*** Opening of Input data ***

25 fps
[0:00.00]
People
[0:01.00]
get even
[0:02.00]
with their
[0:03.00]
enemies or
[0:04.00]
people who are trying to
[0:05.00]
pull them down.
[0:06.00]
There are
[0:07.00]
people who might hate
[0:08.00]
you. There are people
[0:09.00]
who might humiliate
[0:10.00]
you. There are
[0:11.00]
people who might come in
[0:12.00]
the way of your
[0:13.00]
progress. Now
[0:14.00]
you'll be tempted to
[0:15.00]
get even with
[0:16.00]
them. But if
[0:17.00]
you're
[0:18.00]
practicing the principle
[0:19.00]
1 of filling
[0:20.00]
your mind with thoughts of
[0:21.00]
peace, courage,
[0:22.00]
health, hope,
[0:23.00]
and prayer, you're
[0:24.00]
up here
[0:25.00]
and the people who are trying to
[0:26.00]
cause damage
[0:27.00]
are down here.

*** Close of Input data ***

* **Aim of the task**:
Reproduce the data exactly, altering nothing.

* **Solution to this problem**:
25 fps
[0:00.00]
People
[0:01.00]
get even
[0:02.00]
with their
[0:03.00]
enemies or
[0:04.00]
people who are trying to
[0:05.00]
pull them down.
[0:06.00]
There are
[0:07.00]
people who might hate
[0:08.00]
you. There are people
[0:09.00]
who might humiliate
[0:10.00]
you. There are
[0:11.00]
people who might come in
[0:12.00]
the way of your
[0:13.00]
progress. Now
[0:14.00]
you'll be tempted to
[0:15.00]
get even with
[0:16.00]
them. But if
[0:17.00]
you're
[0:18.00]
practicing the principle
[0:19.00]
1 of filling
[0:20.00]
your mind with thoughts of
[0:21.00]
peace, courage,
[0:22.00]
health, hope,
[0:23.00]
and prayer, you're
[0:24.00]
up here
[0:25.00]
and the people who are trying to
[0:26.00]
cause damage
[0:27.00]
are down here.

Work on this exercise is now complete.